Encore une fois un projet de loi qui défend l’architecture disparaît avant même de naître. Encore une fois le manque cruel d’élus architectes ne permet pas de défendre la profession. N’en déplaise aux contempteurs, il n’y a pas de lobby d’architectes, le corporatisme chez nous est aussi peu développé que le sens du bien public chez le promoteur.
Je n’ai pas le courage de faire un long texte pour expliquer comment les droits des concitoyens sont petit à petit grignotés au profit du profit, au détriment de la qualité de vie, de l’urbanisme, du paysage. C’est le travail d’un syndicat d’architectes, le rôle de l’ordre des architectes, d’un ministre même**, pas celui d’un blogueur.
Mais je peux raconter des histoires. Il était une fois un décret…
Si l’on considère, et c’est mon cas, que la loi de 1977 a été manipulée pour transformer les 170m² en 200m² shon*. Si on estime qu’au dernier jour de son mandat un président a autre chose à faire que de s’occuper des architectes. On ne peut que trouver cette histoire… cocasse.
Voici comment la scène aurait pu se passer, ceci est donc une fiction, pour autant ce décret a bien été signé au lendemain de l’élection présidentielle. Peut-être même est-ce le dernier décret signé par François Fillon alors premier ministre :
« Le 7 mai 2012, au lendemain d’une défaite mordante aux élections présidentielles, entre deux cartons et 3 coups de fils, le futur ancien premier ministre de la France, attend son taxi pour rentrer chez lui.
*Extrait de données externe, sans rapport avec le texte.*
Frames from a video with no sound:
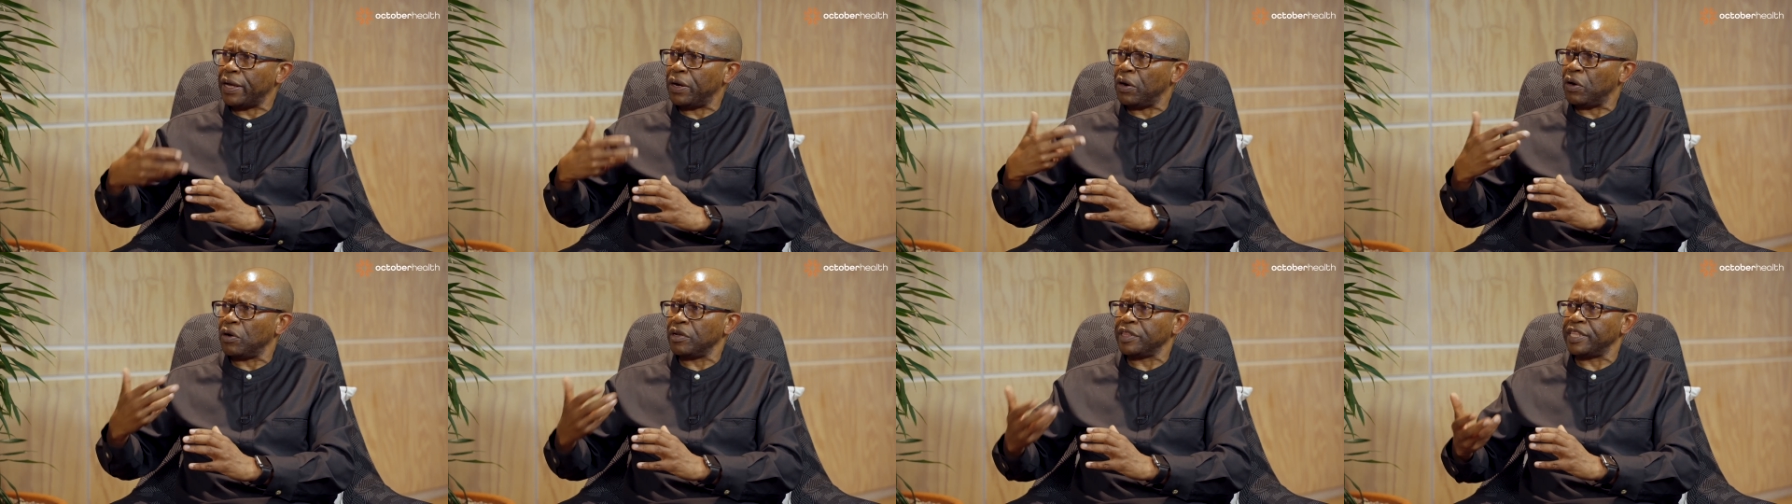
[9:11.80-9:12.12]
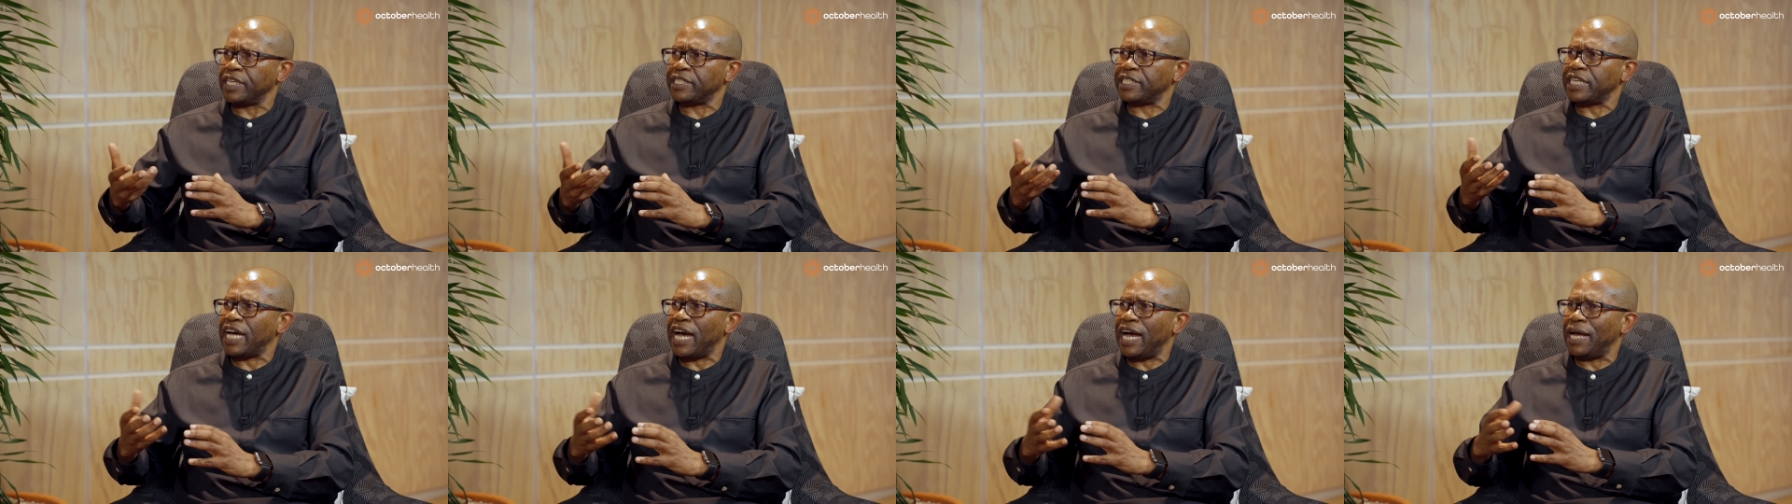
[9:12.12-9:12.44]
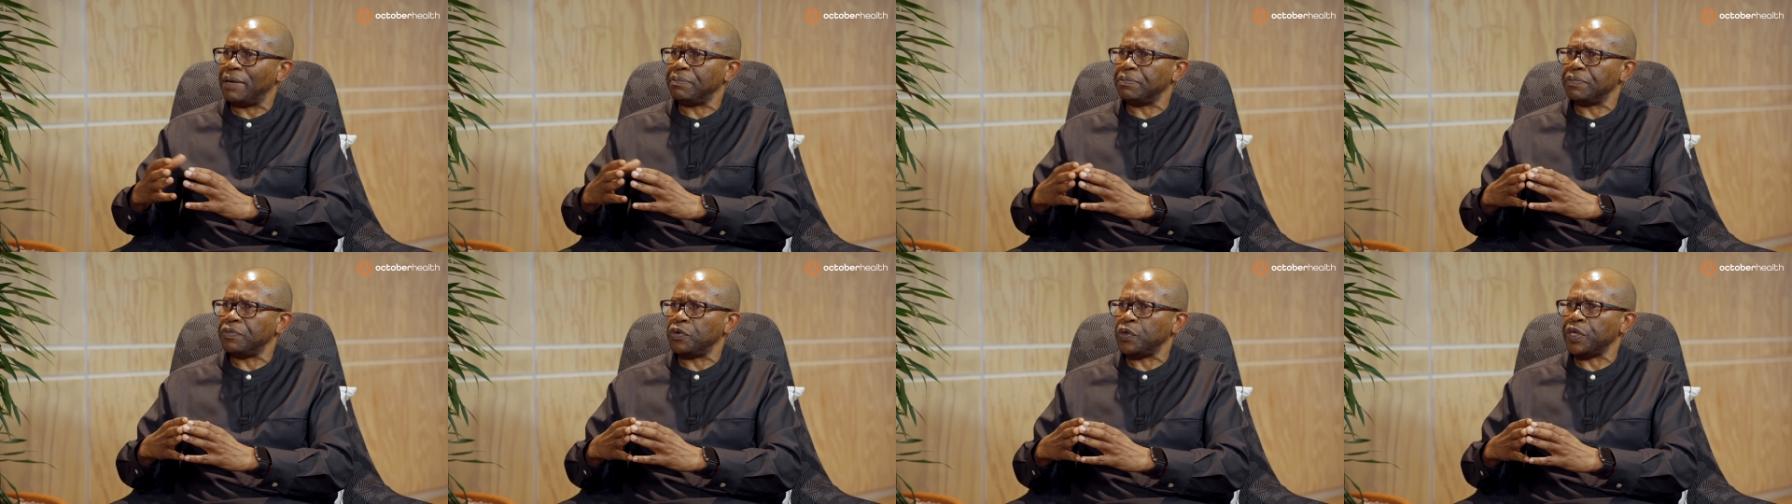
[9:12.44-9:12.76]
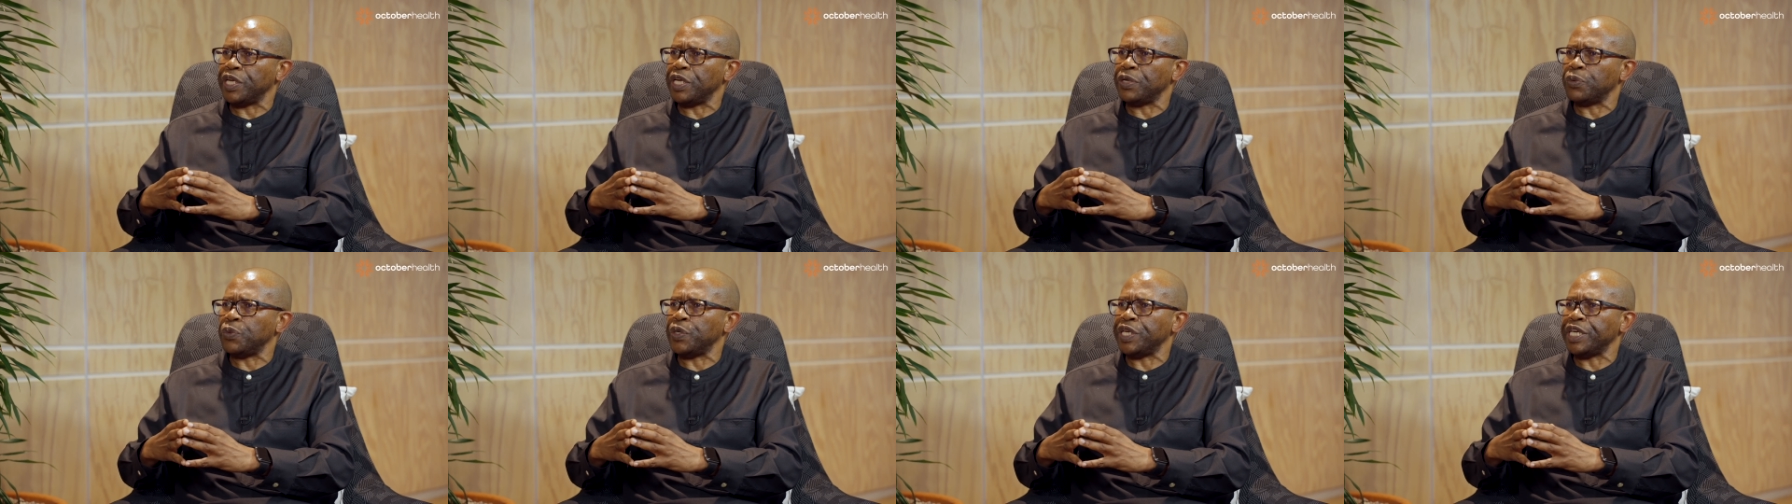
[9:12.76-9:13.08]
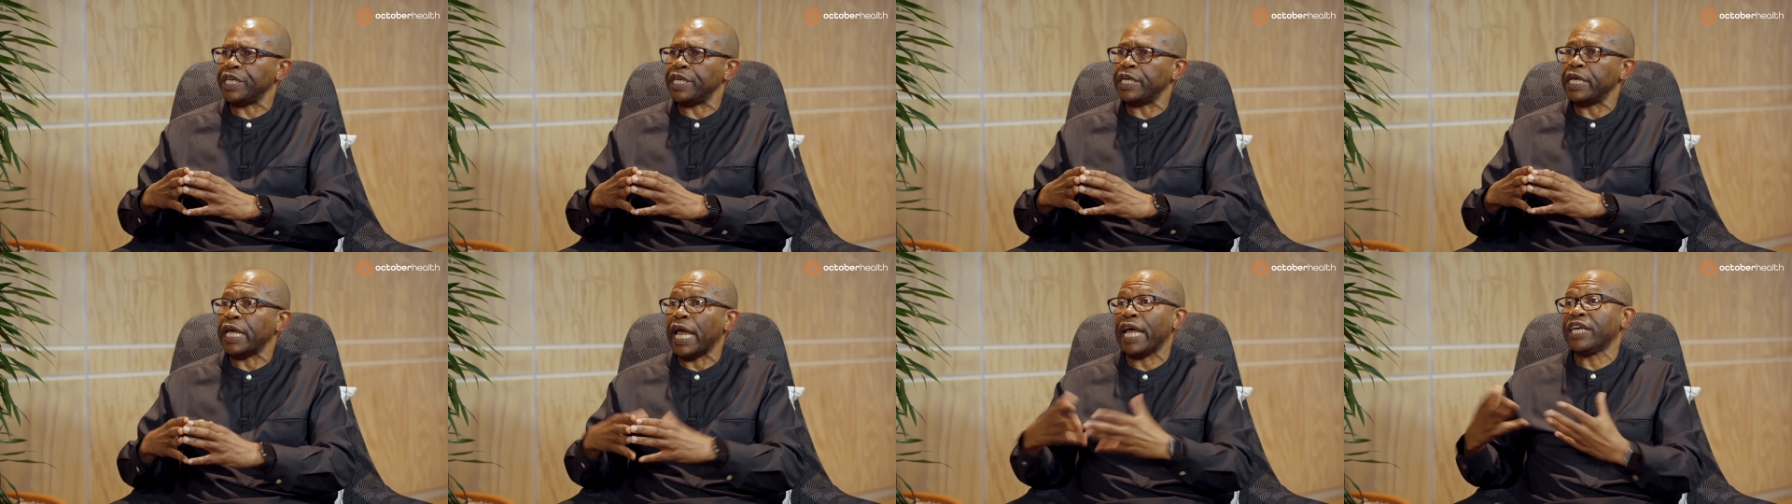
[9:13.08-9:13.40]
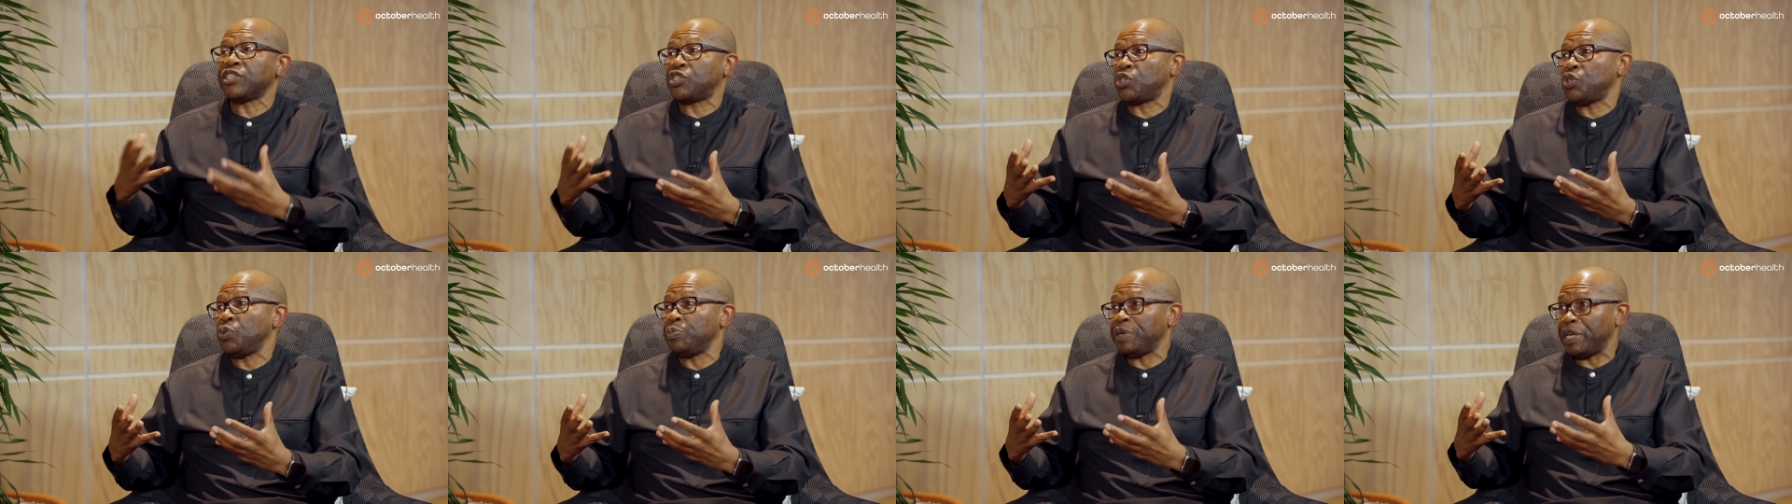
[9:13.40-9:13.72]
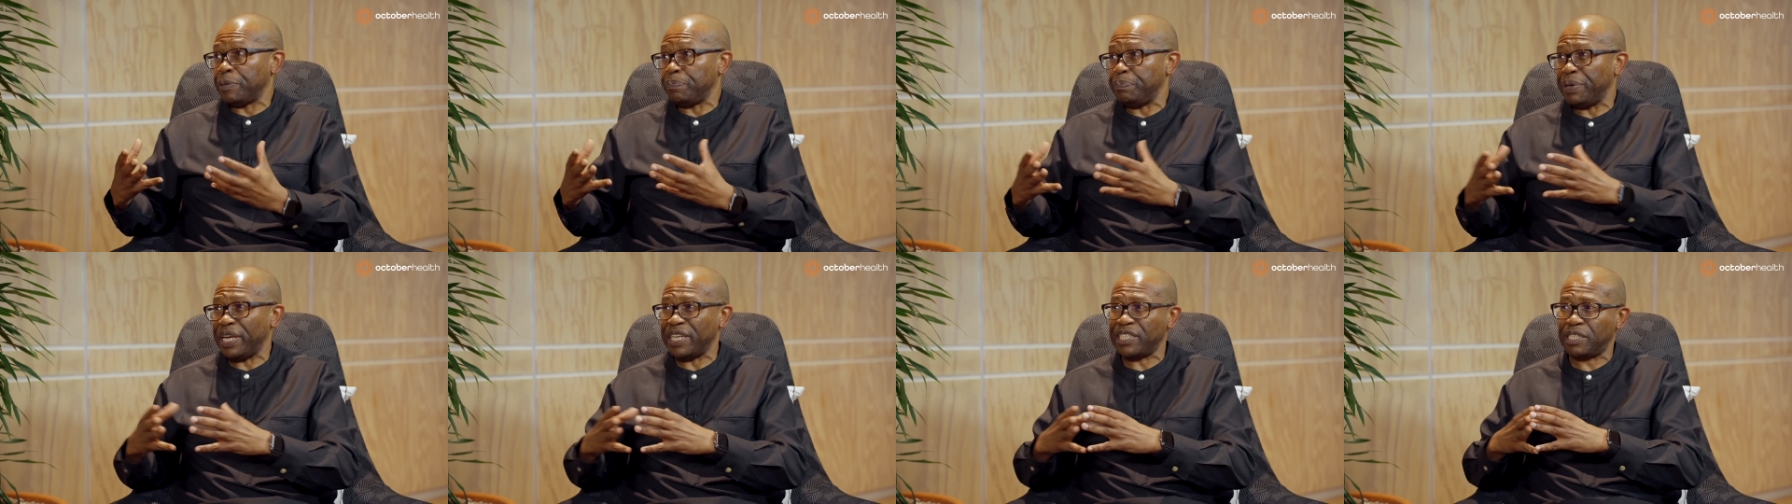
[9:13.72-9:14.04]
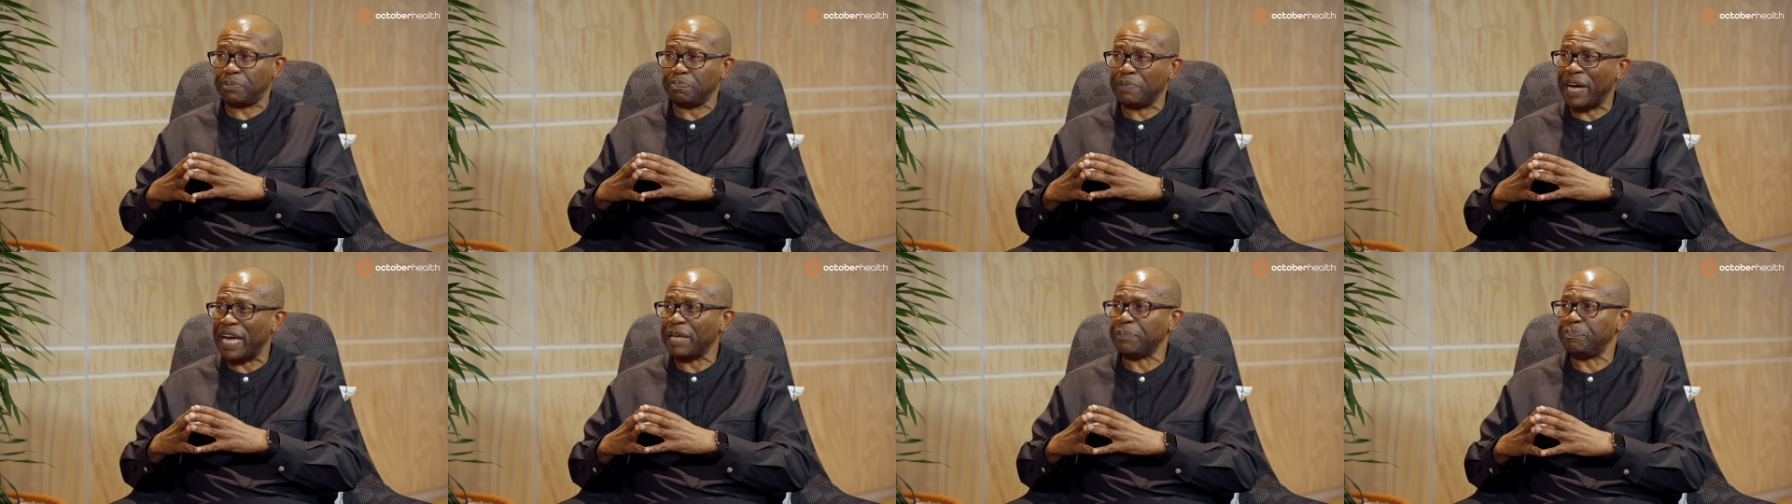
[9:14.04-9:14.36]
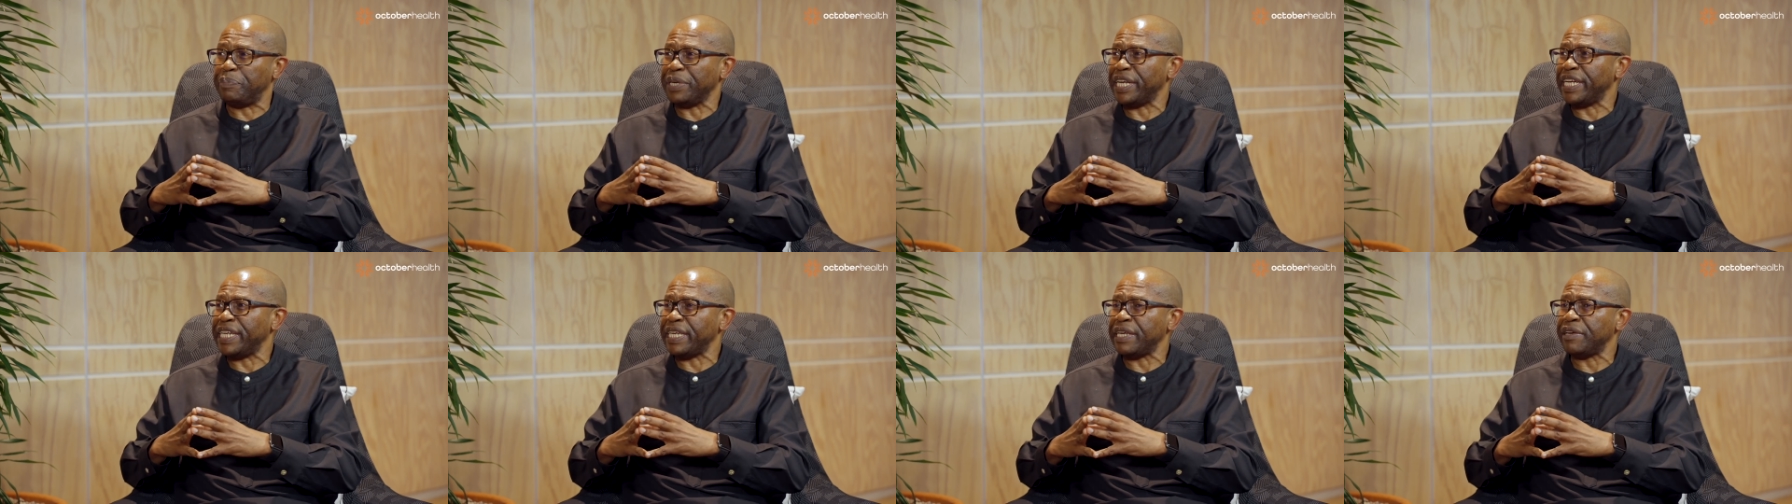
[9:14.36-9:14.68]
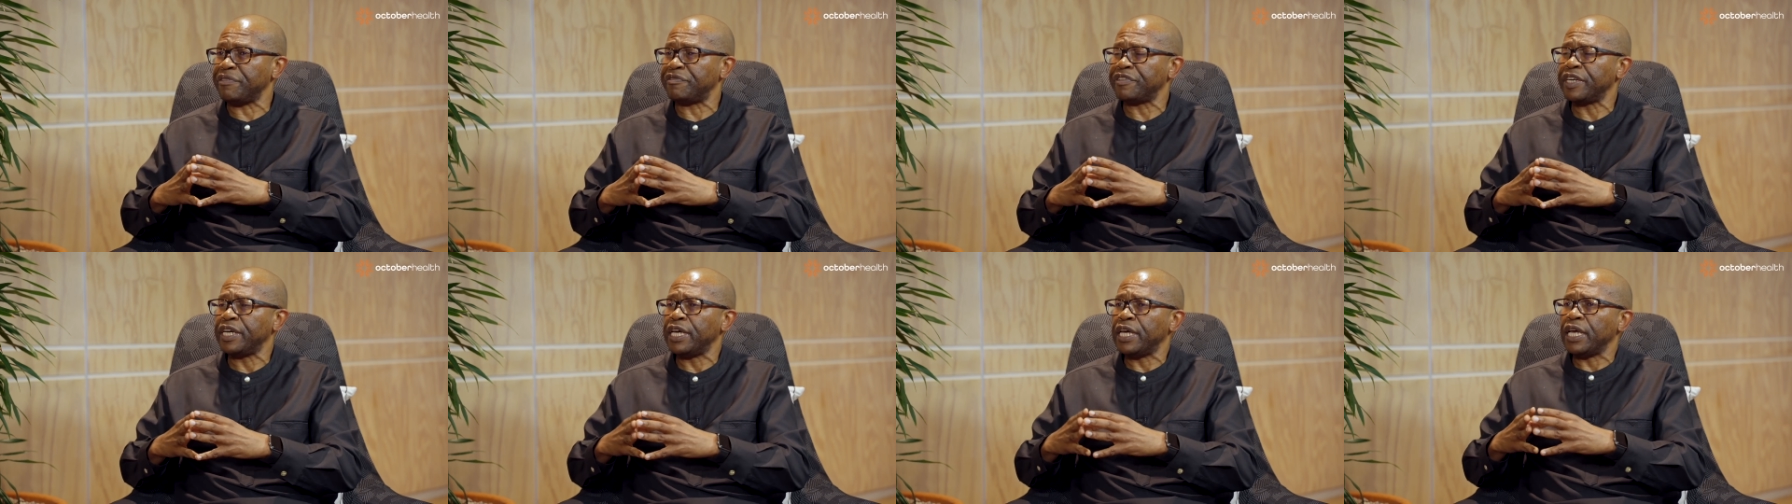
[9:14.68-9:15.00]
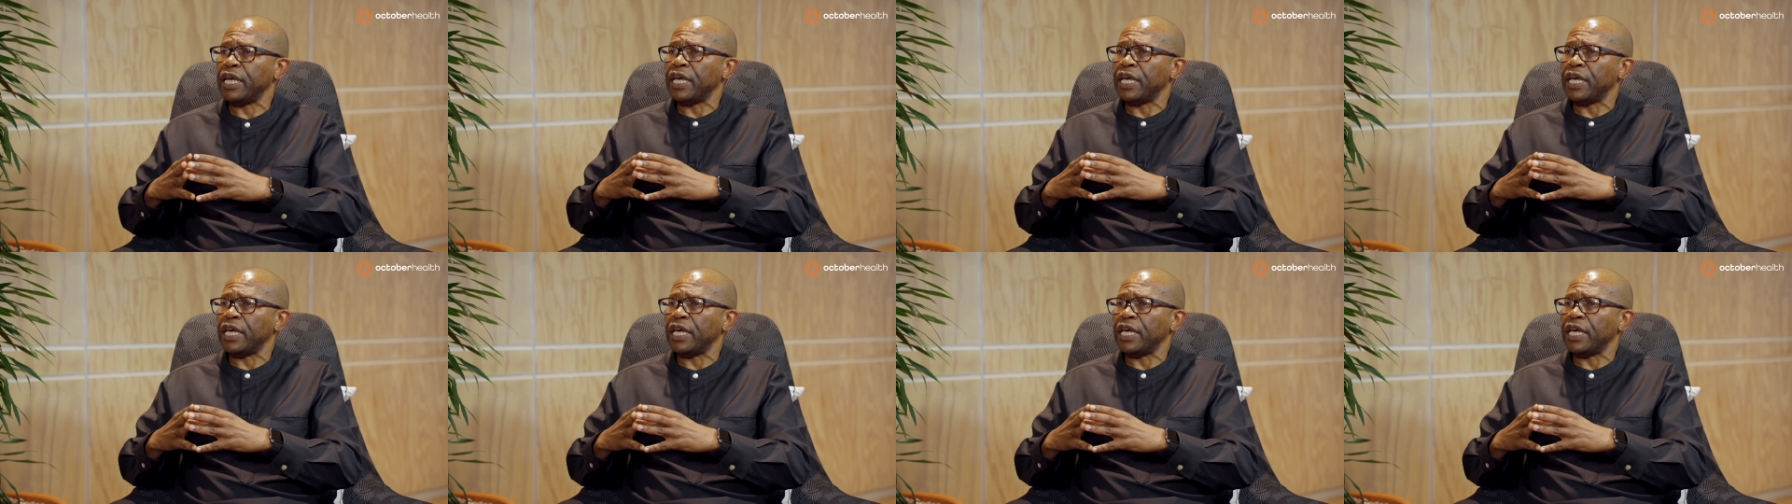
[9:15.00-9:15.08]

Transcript: all the time. We as human beings, my belief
Se présentent les membres éminents de la confédération des constructeurs des maisons belles et pas chères (toute ressemblance avec une fédération existante ne serait pas un pur hasard), et son président de commencer un long commentaire sur l’inutilité de l’architecte et de ce qu’il peut être nuisible pour le commerce.
-Monsieur le premier ministre, nous avons obtenu de vous la modification du calcul des surfaces à partir desquelles l’architecte est obligatoire
-C’est pour le mieux, y a-t-il une urgence ? Comme vous le voyez je quitte mes fonctions ce soir.
-Les architectes (qui décidément refusent de mourir en silence) ont réclamé de mettre une limite à nos exigences, c’est inadmissible !
– Ah ? et que puis-je faire pour vous ?
-Il faut impérativement empêcher ces empêcheurs de construire en cube de s’occuper de la maison individuelle, ils ont 4% du marché c’est déjà trop ! Il pourraient montrer au grand public qu’on peut vivre autrement, qu’on peut faire moins cher, qu’il existe autre chose que la boite à chaussures pour se loger ! C’est terrible ! C’est toute notre économie de vendeur de maisons belles et pas chères qui est en péril, sans compter des milliers d’emplois (cet argument étant toujours le meilleur, puisqu’il justifie n’importe quoi)
-Si vous le dites ! Je vais vous signer un décret sur le pouce. Hop, voila c’est fait ! Il dit que tout ce qui a été décidé est caduque. Je vous laisse, mon uber est là. »
Monsieur, l’ex-premier ministre et futur candidat à la candidature, je suis très honoré que vous ayez pensé à nous dans vos toutes dernières heures à Matignon, je suppose qu’il n’y avait rien de plus important que de nous enfoncer une dernière banderille en publiant ce décret. Un décret rien que pour nous, quelle fierté. Dans la profession, nous n’oublions pas, courage François, fuyons.
*limite en dessous de laquelle un architecte n’est pas obligatoire (mais qui construit une maison de plus de 200m² ?)
**merci à Fleur Pellerin pour ces quelques mots à son dernier jour au ministère, ils nous vont droit au cœur.